## PROBLEM REQUIREMENTS
Print each entry word for word.

## RECORD SET
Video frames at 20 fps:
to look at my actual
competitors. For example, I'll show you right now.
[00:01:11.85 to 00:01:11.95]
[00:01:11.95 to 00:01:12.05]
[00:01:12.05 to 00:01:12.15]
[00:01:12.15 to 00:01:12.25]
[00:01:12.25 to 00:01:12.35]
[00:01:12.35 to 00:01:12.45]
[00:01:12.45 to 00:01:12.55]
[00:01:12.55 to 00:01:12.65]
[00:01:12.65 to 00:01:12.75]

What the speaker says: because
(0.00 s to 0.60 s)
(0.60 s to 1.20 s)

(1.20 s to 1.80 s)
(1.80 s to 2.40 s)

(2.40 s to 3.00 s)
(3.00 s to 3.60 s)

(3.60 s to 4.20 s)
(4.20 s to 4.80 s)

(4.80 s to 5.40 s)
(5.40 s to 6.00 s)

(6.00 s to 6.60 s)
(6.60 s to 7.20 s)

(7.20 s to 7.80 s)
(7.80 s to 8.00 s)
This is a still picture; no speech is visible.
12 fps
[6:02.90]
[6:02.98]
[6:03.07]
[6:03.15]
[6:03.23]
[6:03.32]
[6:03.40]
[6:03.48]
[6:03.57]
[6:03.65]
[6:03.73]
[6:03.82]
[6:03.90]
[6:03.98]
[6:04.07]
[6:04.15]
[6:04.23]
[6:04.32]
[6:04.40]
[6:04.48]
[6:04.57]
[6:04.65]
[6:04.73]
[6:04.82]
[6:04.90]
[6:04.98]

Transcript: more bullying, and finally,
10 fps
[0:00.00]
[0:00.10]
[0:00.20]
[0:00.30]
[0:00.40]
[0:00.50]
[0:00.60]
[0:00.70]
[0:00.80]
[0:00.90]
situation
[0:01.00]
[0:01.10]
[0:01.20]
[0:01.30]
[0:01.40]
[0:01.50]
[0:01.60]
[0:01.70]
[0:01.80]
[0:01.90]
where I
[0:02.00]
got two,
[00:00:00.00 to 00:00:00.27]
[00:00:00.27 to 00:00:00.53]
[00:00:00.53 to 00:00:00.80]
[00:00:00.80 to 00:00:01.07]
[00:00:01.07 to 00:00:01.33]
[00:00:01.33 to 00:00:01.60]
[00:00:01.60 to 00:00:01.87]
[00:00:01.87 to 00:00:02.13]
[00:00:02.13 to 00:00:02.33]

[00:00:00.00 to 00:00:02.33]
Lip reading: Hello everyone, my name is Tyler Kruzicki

## YOUR SOLUTION
Video frames at 20 fps:
to look at my actual
competitors. For example, I'll show you right now.
[00:01:11.85 to 00:01:11.95]
[00:01:11.95 to 00:01:12.05]
[00:01:12.05 to 00:01:12.15]
[00:01:12.15 to 00:01:12.25]
[00:01:12.25 to 00:01:12.35]
[00:01:12.35 to 00:01:12.45]
[00:01:12.45 to 00:01:12.55]
[00:01:12.55 to 00:01:12.65]
[00:01:12.65 to 00:01:12.75]

What the speaker says: because
(0.00 s to 0.60 s)
(0.60 s to 1.20 s)

(1.20 s to 1.80 s)
(1.80 s to 2.40 s)

(2.40 s to 3.00 s)
(3.00 s to 3.60 s)

(3.60 s to 4.20 s)
(4.20 s to 4.80 s)

(4.80 s to 5.40 s)
(5.40 s to 6.00 s)

(6.00 s to 6.60 s)
(6.60 s to 7.20 s)

(7.20 s to 7.80 s)
(7.80 s to 8.00 s)
This is a still picture; no speech is visible.
12 fps
[6:02.90]
[6:02.98]
[6:03.07]
[6:03.15]
[6:03.23]
[6:03.32]
[6:03.40]
[6:03.48]
[6:03.57]
[6:03.65]
[6:03.73]
[6:03.82]
[6:03.90]
[6:03.98]
[6:04.07]
[6:04.15]
[6:04.23]
[6:04.32]
[6:04.40]
[6:04.48]
[6:04.57]
[6:04.65]
[6:04.73]
[6:04.82]
[6:04.90]
[6:04.98]

Transcript: more bullying, and finally,
10 fps
[0:00.00]
[0:00.10]
[0:00.20]
[0:00.30]
[0:00.40]
[0:00.50]
[0:00.60]
[0:00.70]
[0:00.80]
[0:00.90]
situation
[0:01.00]
[0:01.10]
[0:01.20]
[0:01.30]
[0:01.40]
[0:01.50]
[0:01.60]
[0:01.70]
[0:01.80]
[0:01.90]
where I
[0:02.00]
got two,
[00:00:00.00 to 00:00:00.27]
[00:00:00.27 to 00:00:00.53]
[00:00:00.53 to 00:00:00.80]
[00:00:00.80 to 00:00:01.07]
[00:00:01.07 to 00:00:01.33]
[00:00:01.33 to 00:00:01.60]
[00:00:01.60 to 00:00:01.87]
[00:00:01.87 to 00:00:02.13]
[00:00:02.13 to 00:00:02.33]

[00:00:00.00 to 00:00:02.33]
Lip reading: Hello everyone, my name is Tyler Kruzicki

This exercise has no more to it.